* TASK STATEMENT *
Transcribe the entries exactly. Omit the pictures.
══ DATA UNDER STUDY ══
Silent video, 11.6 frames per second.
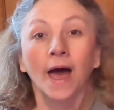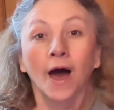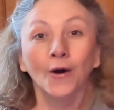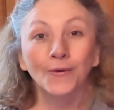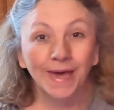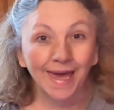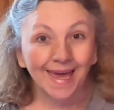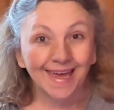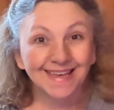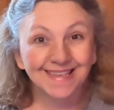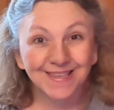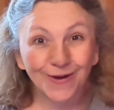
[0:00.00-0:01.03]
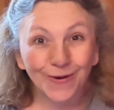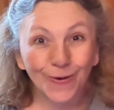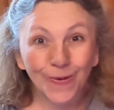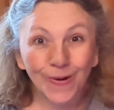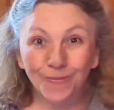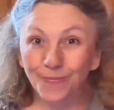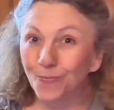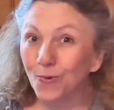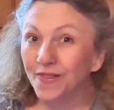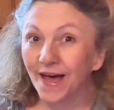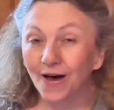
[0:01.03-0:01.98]
Okay, so
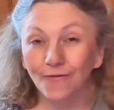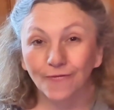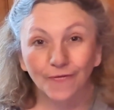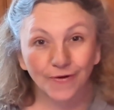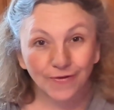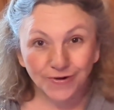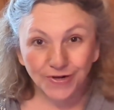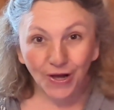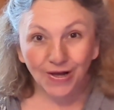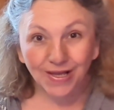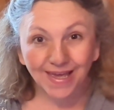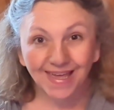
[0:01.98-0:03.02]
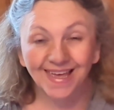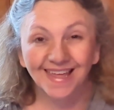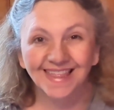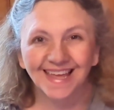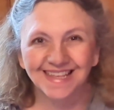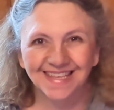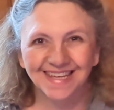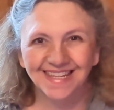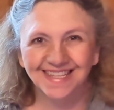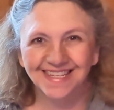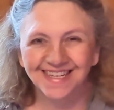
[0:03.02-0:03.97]
without further talking, let's get
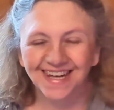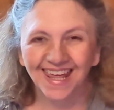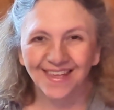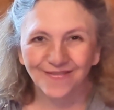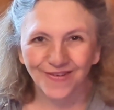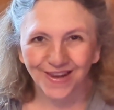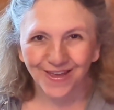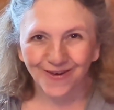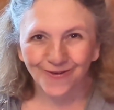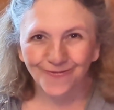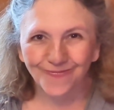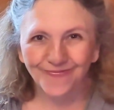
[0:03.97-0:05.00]
into today's video.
═══
* RESPONSE AREA *
Silent video, 11.6 frames per second.
[0:00.00-0:01.03]
[0:01.03-0:01.98]
Okay, so
[0:01.98-0:03.02]
[0:03.02-0:03.97]
without further talking, let's get
[0:03.97-0:05.00]
into today's video.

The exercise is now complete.